- Born: 7th century Medina
- Died: Medina
- Other name: Umm ʿAbd Allāh
- Spouse: Ali ibn Husayn Zayn al-Abidin
- Children: Muhammad al-Baqir; Abd Allah; Hasan; Husayn al-Akbar;
- Parents: Hasan ibn Ali (father); Umm Ishaq bint Talha (mother);
- Relatives: Al-Husayn (uncle) Hasan (brother) Zayd (brother) Hasan ibn Zayd (nephew) Qasim (brother) Talha (brother) Abd Allah (brother) Abu Bakr (brother) Bishr (brother)
- Family: Family of Ali

= Fatima bint Hasan =

Daughter of Hasan ibn Ali

Fāṭima bint al-Ḥasan ibn ʿAlī (فاطمة بنت الحسن بن علي), , was a daughter of Hasan ibn Ali and Umm Ishaq bint Talha.
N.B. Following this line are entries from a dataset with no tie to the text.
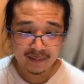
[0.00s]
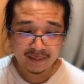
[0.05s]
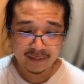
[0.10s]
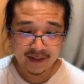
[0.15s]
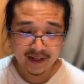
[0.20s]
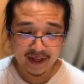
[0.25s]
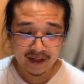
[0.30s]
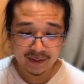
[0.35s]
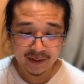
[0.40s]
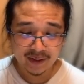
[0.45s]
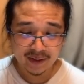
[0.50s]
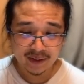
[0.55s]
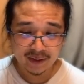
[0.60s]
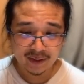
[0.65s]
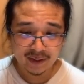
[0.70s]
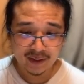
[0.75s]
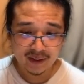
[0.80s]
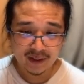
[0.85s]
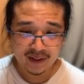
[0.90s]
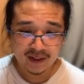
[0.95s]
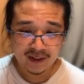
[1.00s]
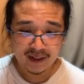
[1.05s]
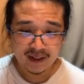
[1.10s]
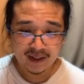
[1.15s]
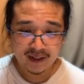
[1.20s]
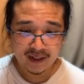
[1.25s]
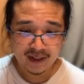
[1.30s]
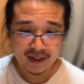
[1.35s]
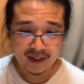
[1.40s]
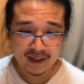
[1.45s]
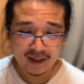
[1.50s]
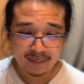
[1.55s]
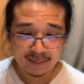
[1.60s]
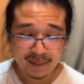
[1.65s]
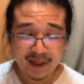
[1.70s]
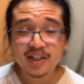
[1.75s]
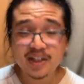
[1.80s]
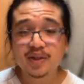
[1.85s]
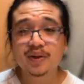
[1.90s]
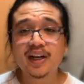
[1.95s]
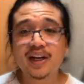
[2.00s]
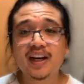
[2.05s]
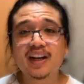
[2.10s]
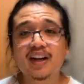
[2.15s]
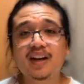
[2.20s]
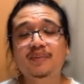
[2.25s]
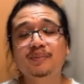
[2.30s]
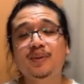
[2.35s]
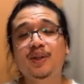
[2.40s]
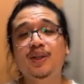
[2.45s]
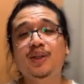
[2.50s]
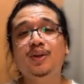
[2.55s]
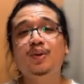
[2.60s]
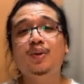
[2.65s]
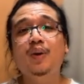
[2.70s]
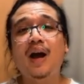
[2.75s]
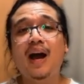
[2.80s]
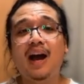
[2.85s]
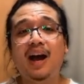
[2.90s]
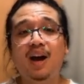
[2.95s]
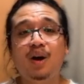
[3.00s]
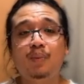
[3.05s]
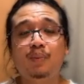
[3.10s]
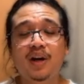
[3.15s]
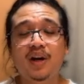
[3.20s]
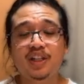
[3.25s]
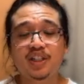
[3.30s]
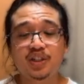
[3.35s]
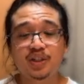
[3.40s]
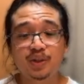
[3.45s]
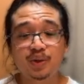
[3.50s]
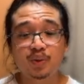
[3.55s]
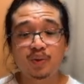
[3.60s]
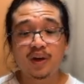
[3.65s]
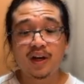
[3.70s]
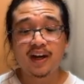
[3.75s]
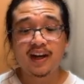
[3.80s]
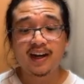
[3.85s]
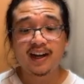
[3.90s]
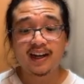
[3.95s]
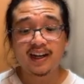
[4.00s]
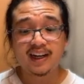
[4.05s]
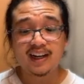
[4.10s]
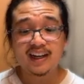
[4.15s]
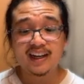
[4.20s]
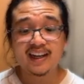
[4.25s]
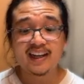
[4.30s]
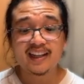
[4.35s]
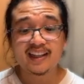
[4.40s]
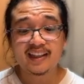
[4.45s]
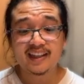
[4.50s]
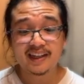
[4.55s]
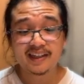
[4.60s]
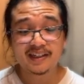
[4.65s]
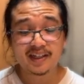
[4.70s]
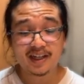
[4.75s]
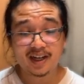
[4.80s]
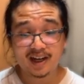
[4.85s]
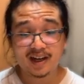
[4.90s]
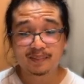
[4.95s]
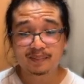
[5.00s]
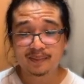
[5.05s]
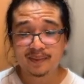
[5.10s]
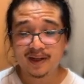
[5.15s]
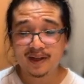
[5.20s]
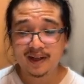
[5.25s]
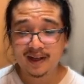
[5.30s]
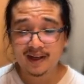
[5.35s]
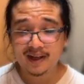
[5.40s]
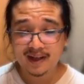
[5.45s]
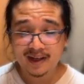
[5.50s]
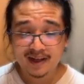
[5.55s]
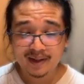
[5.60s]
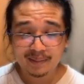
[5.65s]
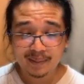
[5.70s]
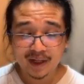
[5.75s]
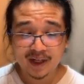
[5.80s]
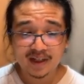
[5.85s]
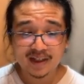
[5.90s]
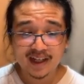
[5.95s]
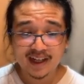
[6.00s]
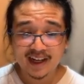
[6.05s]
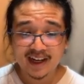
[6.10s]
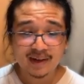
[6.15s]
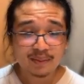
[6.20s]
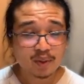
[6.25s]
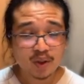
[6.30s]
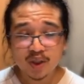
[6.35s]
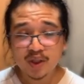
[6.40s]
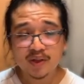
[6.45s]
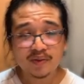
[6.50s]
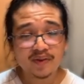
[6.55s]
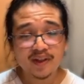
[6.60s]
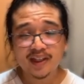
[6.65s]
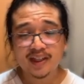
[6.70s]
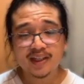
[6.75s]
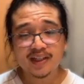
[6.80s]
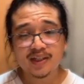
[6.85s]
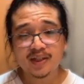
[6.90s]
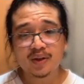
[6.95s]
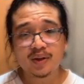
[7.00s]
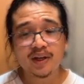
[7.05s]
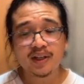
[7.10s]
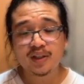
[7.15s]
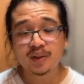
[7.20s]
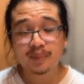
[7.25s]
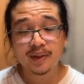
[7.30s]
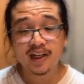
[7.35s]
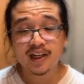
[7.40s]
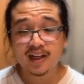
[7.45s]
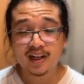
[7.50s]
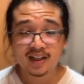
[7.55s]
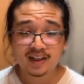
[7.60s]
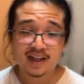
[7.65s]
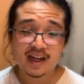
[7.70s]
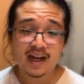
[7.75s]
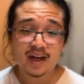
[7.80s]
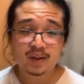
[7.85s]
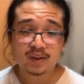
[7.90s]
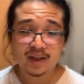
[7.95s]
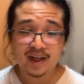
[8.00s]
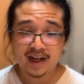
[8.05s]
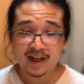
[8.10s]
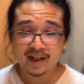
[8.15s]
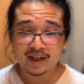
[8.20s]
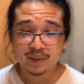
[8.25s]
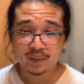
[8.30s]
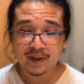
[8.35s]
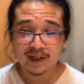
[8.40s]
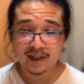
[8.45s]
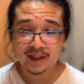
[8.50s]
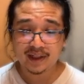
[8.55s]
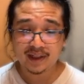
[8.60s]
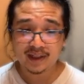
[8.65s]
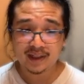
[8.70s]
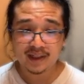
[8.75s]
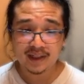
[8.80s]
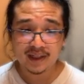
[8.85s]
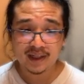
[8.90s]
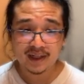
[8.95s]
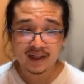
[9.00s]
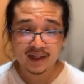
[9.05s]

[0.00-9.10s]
There you go. But it's really up to you how much you wanna clean this up, because again, most of it is going to be cut out anyways.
She was married to Ali ibn Husayn Zayn al-Abidin (the fourth Shi'ite Imam), and became the mother of Muhammad al-Baqir (the fifth Twelver Imam). Her kunya was Umm ʿAbd Allāh and she was referred to as al-Ṣiddīqa ("the very truthful one") by her husband Ali. It has also been reported that her features were such, that no one in the family of Hasan ibn Ali looked like her.